As I type these lines (ca. 08:30am), about one third of the recently-cleared wilderness is flooded but the waters are receding. There's a distinct whiff of human excrement in the air, so the rumour that raw sewage goes straight into the burn is probably true.
My neighbours have told me floods like this happen on a regular basis.
I can only say that someone made a big mistake when they "renovated" the burn crossing by simply putting a concrete slab down where, from the looks of the stone wall, there once was a small arched bridge. This means that clearance is at least twenty to twenty-five centimetres (about ten inches) less than before. What's more, two culverts run below the slab, further reducing clearance, the lower one skimming the surface of the water even on a good day: I took the above and the next two photos two days before the first flood I've witnessed here:
The burn on a good day, with a pair of mallards enjoying the newly-cleared watercourse.
Until recently, the riverbed was chock full of litter: wooden planks, broken scooters, rope, plastic bottles, a traffic cone, an old tyre, some rusting box-like thing that may once have been an oven -- see for yourself:Above, the low-lying culvert blocking the flow of debris and rubbish -- maybe a good thing but it's a flood event just waiting to happen; below, a look upstream from the same vantage point (photos taken Aug 4, 2008):

Some photos now to document the beginnings of the flood event before dawn, the cusp and the receding of the waters.
I started taking photos at 06:17, as the water was beginning to creep across the lane that crosses the burn: By 06:50, the water was flowing right across the lane (above) , after which it began to fill the lane itself: The water creeping up the lane (07:03; above), filling the newly-cleared "community garden", and rushing down the car park, … … covering much of it by 07:25:The maximum was reached just before 07:30, which is when the water reached the top of the lane and the "feet" of my garden shed (water damage was not serious, but I wonder what the next flood will bring).
07:38 (above) and 07:40 (below)
The water began to recede about an hour after the maximum.
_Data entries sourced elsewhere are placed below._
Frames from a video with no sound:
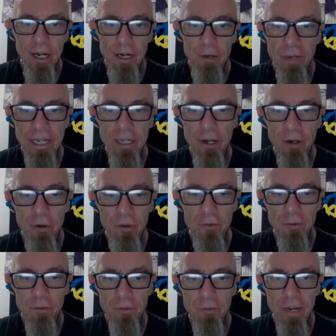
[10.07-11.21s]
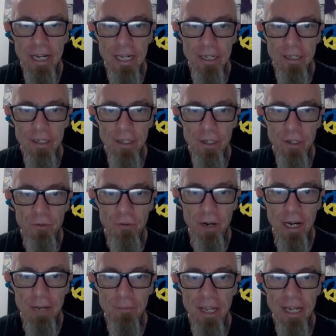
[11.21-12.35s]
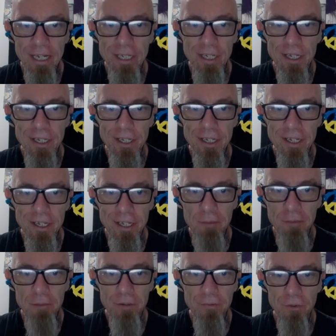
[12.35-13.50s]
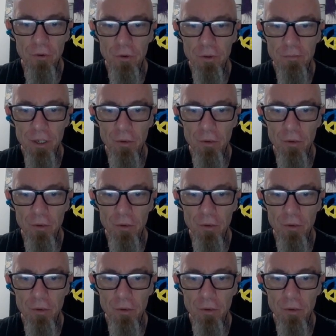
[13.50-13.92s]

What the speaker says: we know we can describe things as number form,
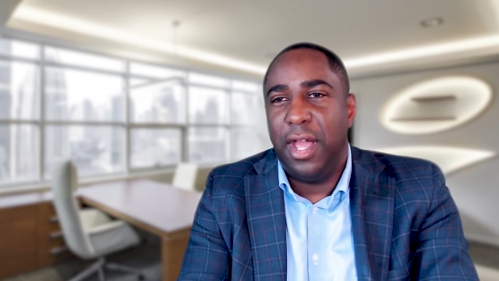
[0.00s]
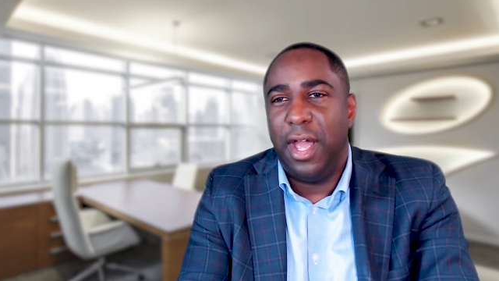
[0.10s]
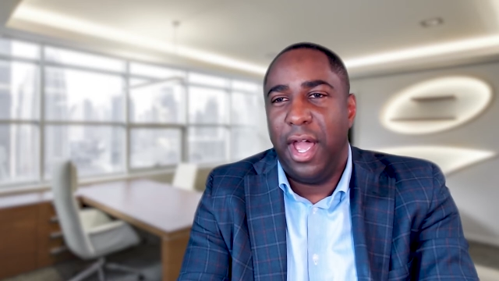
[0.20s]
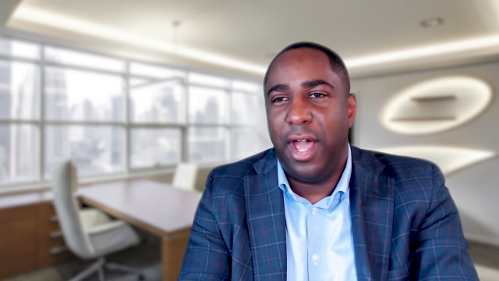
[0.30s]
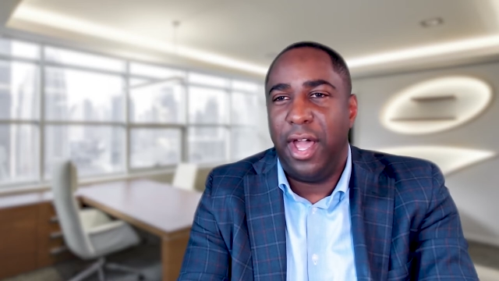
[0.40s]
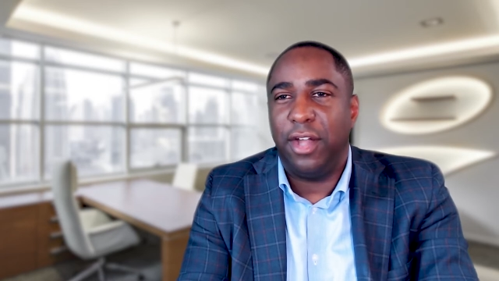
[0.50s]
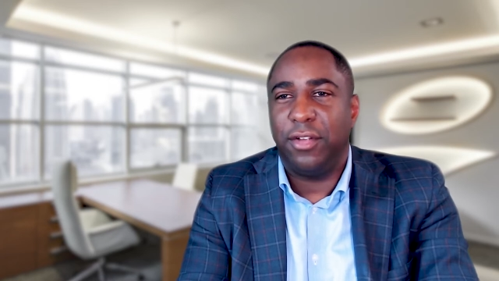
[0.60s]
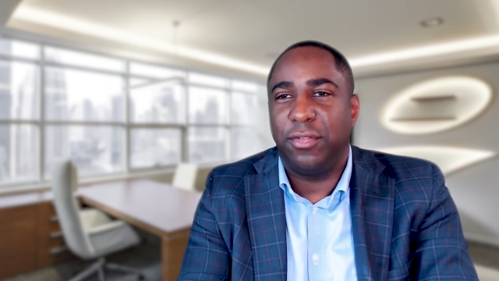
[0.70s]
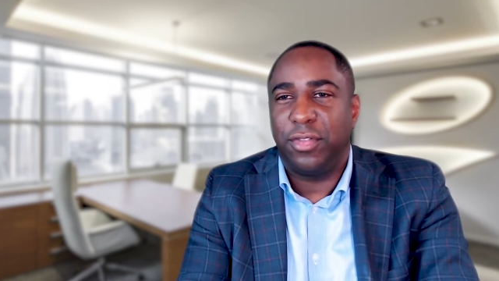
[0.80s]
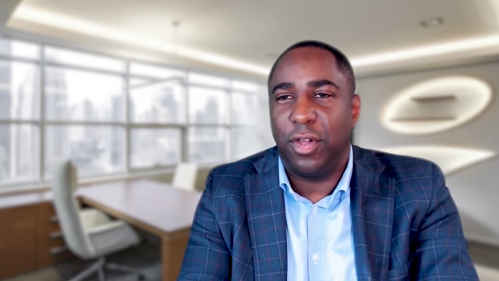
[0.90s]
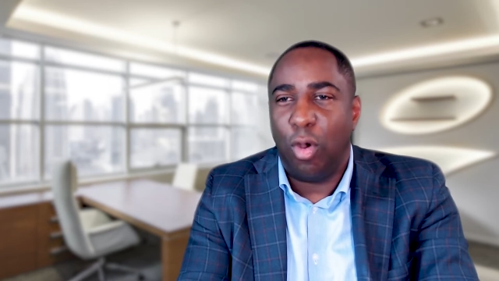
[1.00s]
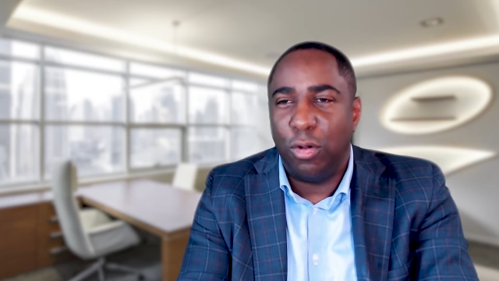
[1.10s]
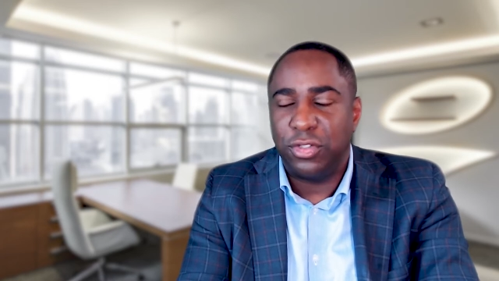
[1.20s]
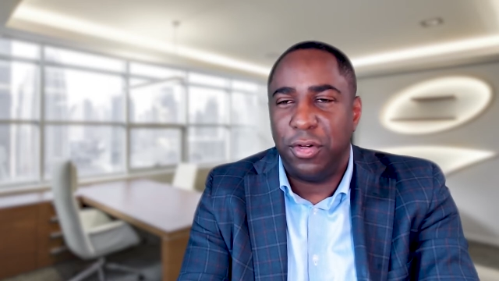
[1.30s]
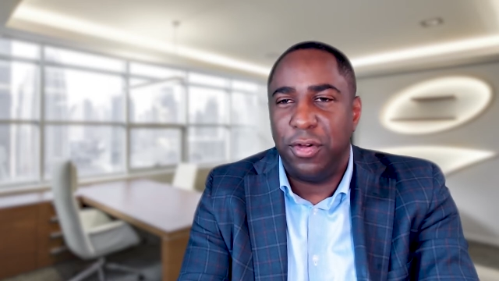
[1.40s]
the
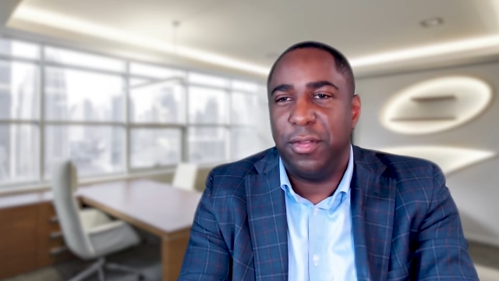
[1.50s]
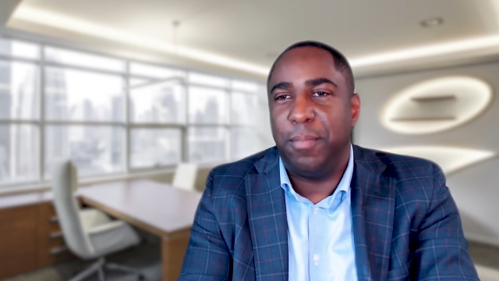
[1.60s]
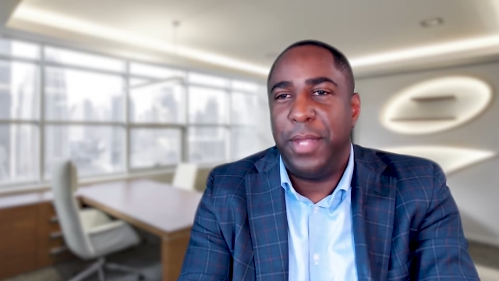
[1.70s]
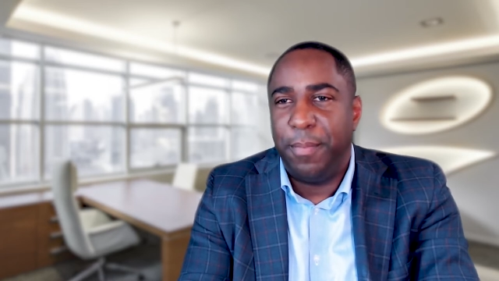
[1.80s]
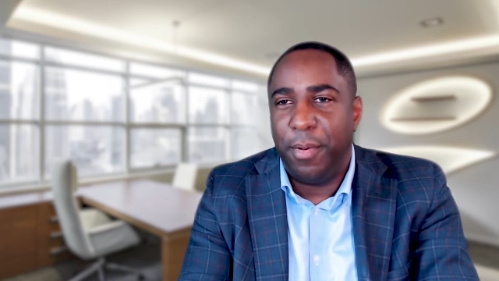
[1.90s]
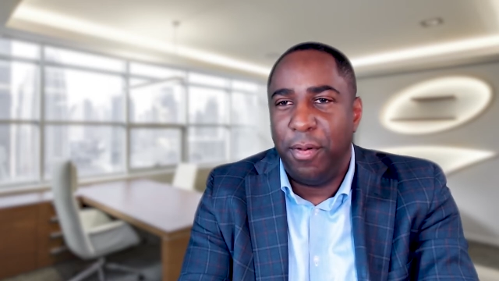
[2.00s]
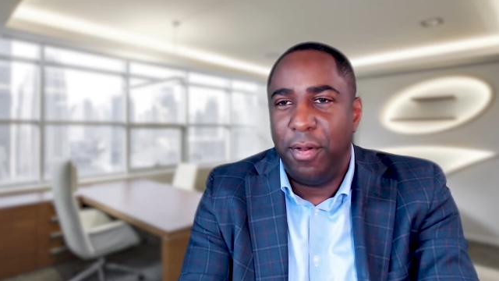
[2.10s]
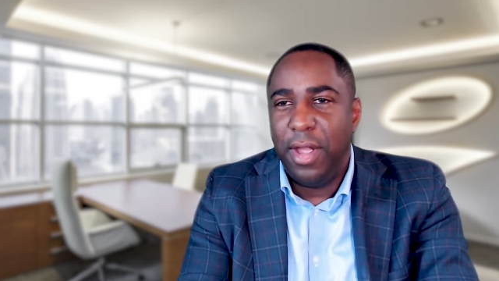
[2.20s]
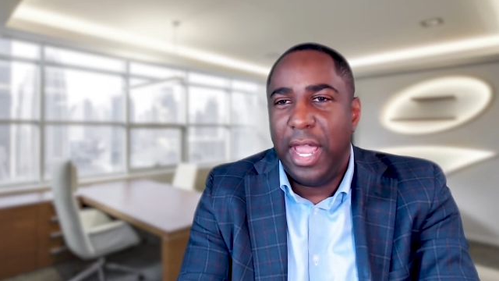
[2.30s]
culture, the people,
At 08:22 the burn continues to rush along its concrete trough. Above the bridge, it still spreads out into the newly-cleared "community garden" . I observed quite a few people walking down the lane from across the stream and having to turn back to take the long way around. By 09:27, the lane has become passable again……and by 2:33pm, the water has actually receded to below the level at which I started photographing the event:
What I didn't photograph (I did have some work to do, actually) was the mallards that moved in about two hours after maximum level. They had a ball swimming about the new "lake" and scoffing up the nutritious worms etc that were washed up.